A Cape Eye On Books With Anne LeClaire: This Month’s Featured Author Dawn Tripp

KA_Anne LeClaire_Cape Eye on Books

Anne LeClaire

Dawn Tripp, winner of the Massachusetts Book Award for Fiction, is the author of the novels “Moon Tide,” “The Season of Open Water, the Boston Globe bestseller “The Game of Secrets” and the newly released “Georgia,” a biographical novel about American artist Georgia O’Keeffe, her love affair with photographer Alfred Stieglitz and her quest to become an independent artist.
Even before it hits the shelves this month, (pub date is February 9th) Tripp’s latest has generated terrific buzz among reviewers and booksellers. “’Georgia’ is as stunningly beautiful as the artwork that inspired it,” said Vicky Titcomb of Titcomb’s Books after reading an Advance Reader’s Copy. “It is an incredible read from beginning to end, a book that begs to be discussed.”
The genesis of the book occurred during Tripp’s 2009 visit to the Whitney Museum to see an exhibit of O’Keeffe’s abstractions from 1915.
“I was blown away,” Tripp said during a recent conversation. “They were insanely original, stunning shapes and forms, and they were completely at odds with the sense of O’Keeffe I’d always held.”
Tripp was fascinated by the disconnect between what she knew about the artist and what she didn’t. Later, as she continued her research she felt another disconnect, one between the image she’d always had of the older artist and the complex and sensual partially clothed woman in the photos taken by Stieglitz. She wondered how so much of the well-know artist could be unknown to her.
Tripp admits she was nervous to take on such an iconic figure about which so much had been written. She researched assiduously, drawing insights from the many volumes written about the artist. She was determined to be true to the facts of her life but early on decided to tell the story from O’Keeffe’s point of view, feeling that would give depth and illusion to her life and her art.
Tripp lives with her family in Westport, Massachusetts. In April she will be appearing at Titcomb Bookshop to talk about Georgia.”

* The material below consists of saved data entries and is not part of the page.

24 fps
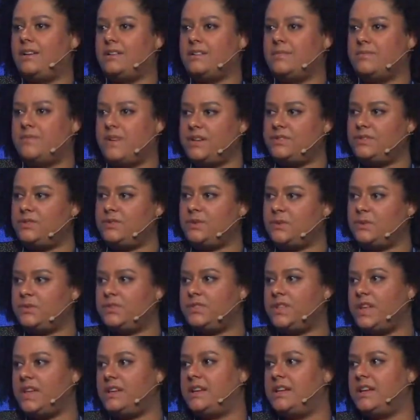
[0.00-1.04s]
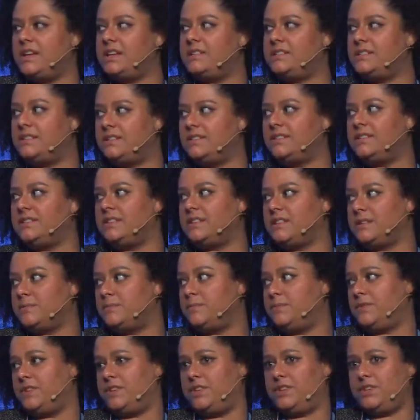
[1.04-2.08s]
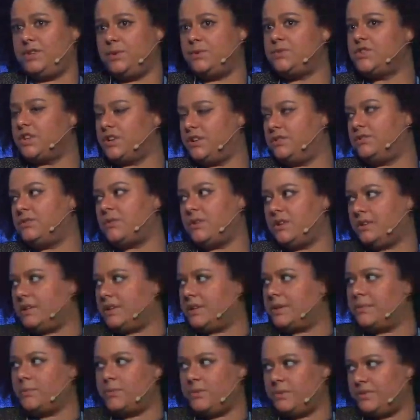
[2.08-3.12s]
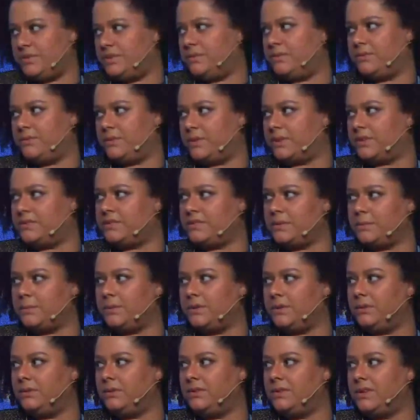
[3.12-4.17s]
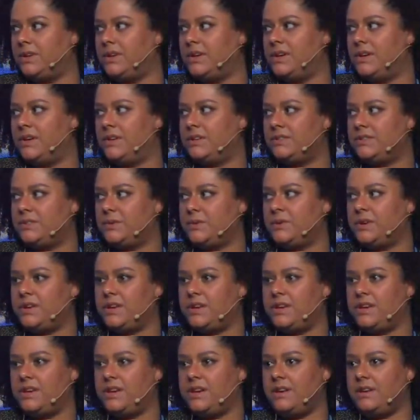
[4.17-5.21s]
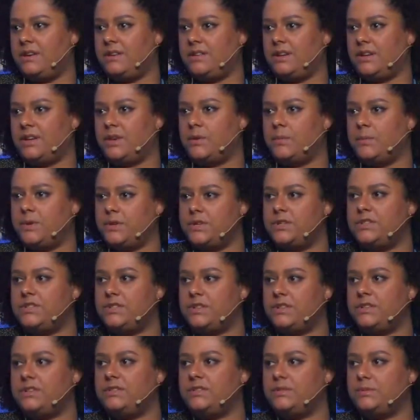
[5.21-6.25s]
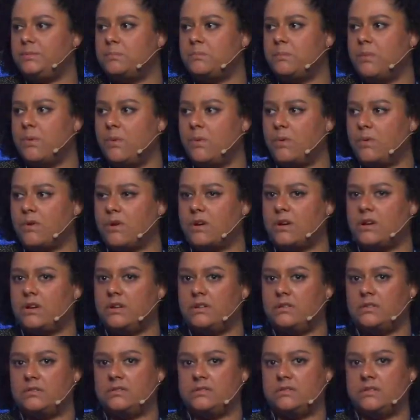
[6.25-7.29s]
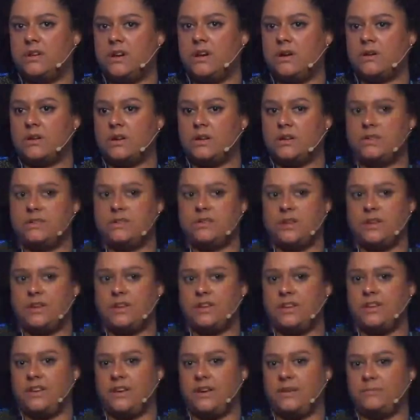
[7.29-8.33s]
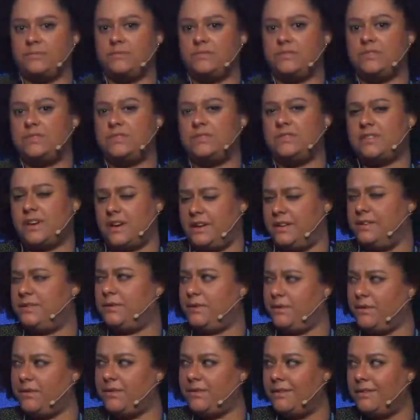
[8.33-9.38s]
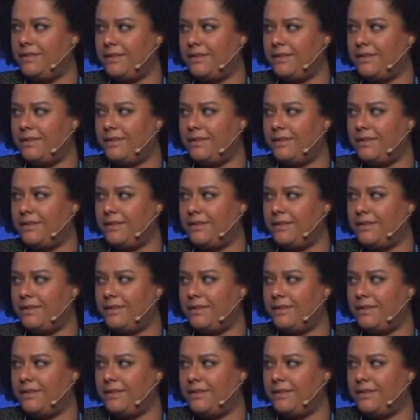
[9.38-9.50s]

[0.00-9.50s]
investors than it is in a huge country like Brazil, for example. So here, the community is more, how can I say, tighter.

For more information go to www.dawntripp.com

 Dawn Tripp (Photo by Jack Tripp)


Dawn Tripp (Photo by Jack Tripp)

DAWN’S PICKS:

“The Lover” by Marguerite Duras – Lyric and deceptively spare, The Lover is a haunting story of a young French girl and her affair with her Chinese lover in pre-war Indochina. It is also a love letter and a letter of farewell to a country and an age on the brink of irrevocable change. There are four or five novels that I will return to year after year – this is one of them.

— “The English Patient” by Michael Ondaatje — I adore almost everything Ondaatje writes, but this book in particular, for its scope and poetic stunning force. A shifting, fractured narrative, the story is beautiful and relentless exploration of the nature of love and desire in all its forms. In “The English Patient” Ondaatje allows the narrative to unfold in an unusual way – it is not linear, but it has such a strangely keen driving force, you are swept away.

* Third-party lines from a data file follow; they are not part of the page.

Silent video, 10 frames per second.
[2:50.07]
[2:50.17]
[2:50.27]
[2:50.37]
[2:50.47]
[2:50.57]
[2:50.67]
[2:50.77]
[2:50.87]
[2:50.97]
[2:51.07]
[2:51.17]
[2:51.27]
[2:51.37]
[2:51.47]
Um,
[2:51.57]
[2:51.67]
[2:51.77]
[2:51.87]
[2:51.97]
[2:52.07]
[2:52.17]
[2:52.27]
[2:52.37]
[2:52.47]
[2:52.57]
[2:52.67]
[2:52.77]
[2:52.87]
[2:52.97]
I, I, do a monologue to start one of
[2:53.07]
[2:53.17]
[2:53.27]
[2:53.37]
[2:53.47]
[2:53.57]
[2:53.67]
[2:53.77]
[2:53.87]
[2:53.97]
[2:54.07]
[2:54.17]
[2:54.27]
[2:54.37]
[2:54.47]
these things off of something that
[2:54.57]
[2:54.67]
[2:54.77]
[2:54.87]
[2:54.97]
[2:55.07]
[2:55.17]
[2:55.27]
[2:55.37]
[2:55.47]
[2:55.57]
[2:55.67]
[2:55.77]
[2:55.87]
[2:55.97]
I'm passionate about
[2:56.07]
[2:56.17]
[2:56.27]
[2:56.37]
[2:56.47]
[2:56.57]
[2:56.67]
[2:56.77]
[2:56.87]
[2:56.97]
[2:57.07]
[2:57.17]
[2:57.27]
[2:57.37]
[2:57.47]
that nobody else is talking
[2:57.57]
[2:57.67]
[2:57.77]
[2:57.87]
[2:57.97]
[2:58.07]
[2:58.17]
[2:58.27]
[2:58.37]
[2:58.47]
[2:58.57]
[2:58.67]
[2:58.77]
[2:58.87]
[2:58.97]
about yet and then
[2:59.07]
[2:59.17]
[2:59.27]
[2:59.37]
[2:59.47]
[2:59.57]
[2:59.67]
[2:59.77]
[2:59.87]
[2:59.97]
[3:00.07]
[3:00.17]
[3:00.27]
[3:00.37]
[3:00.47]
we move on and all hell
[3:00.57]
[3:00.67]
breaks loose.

“The Unbearable Lightness of Being” by Milan Kundera – Kundera’s classic novel is set against the violence and upheaval of 1960s Czechoslovakia. This story of two couples is erotic, philosophic, and psychologically incisive – in gorgeous muscular prose, Kundera maps the intervening spaces between self and other, freedom and choice, and the weight and the lightness of love. It is brilliant.

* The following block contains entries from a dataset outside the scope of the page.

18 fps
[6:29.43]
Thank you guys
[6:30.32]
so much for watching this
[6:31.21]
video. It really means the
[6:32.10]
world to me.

“A Moveable Feast” by Ernest Hemingway – Hemingway’s classic memoir is a deeply moving love letter to youth, and to 1920s Paris. Evoking the thrilling, creative atmosphere of the City of Lights in the years between the wars, A Moveable Feast is a piece of literary history – the story of Hemingway as a young expatriate writer, his first wife, Hadley, and their friendships with Ezra Pound, Scott and Zelda Fitzgerald, Gertrude Stein and others. I adore this book – the way I adore Emily Bronte’s “Wuthering Heights” and William Faulkner’s “The Sound and the Fury.” These are all books I read for the first time as a teenager, and every time I go back into them, I feel like I am home.

“O”Keeffe and Stieglitz” by Benita Eisler – I opened Benita Eisler’s biography of O’Keeffe and Stieglitz and was immediately drawn into the streets of New York at dusk on January 1, 1916, the winter evening Anita Pollitzer first brought O’Keeffe’s drawings to Stieglitz. Eisler’s biography is at once spellbinding and meticulously detailed – a taut, provocative page-turner that brings O’Keeffe, Stieglitz, and their world alive. In all of her biographies, (and yes, I’ve gone on to read them all!), Eisler is a consummate storyteller. In O’Keeffe and Stieglitz, she captures the unique spirit of the tumultuous relationship between these two passionate artists. I read this book in two days, then picked it up again a month later just to inhale it all over again.

— By Anne LeClaire

 

Comments

  1. Marlene Kuhl says

    I read the Eisler biography and was fascinated by both O’Keefe and Stieglitz; both their art and their relationship. Looking forward to reading “Georgia.”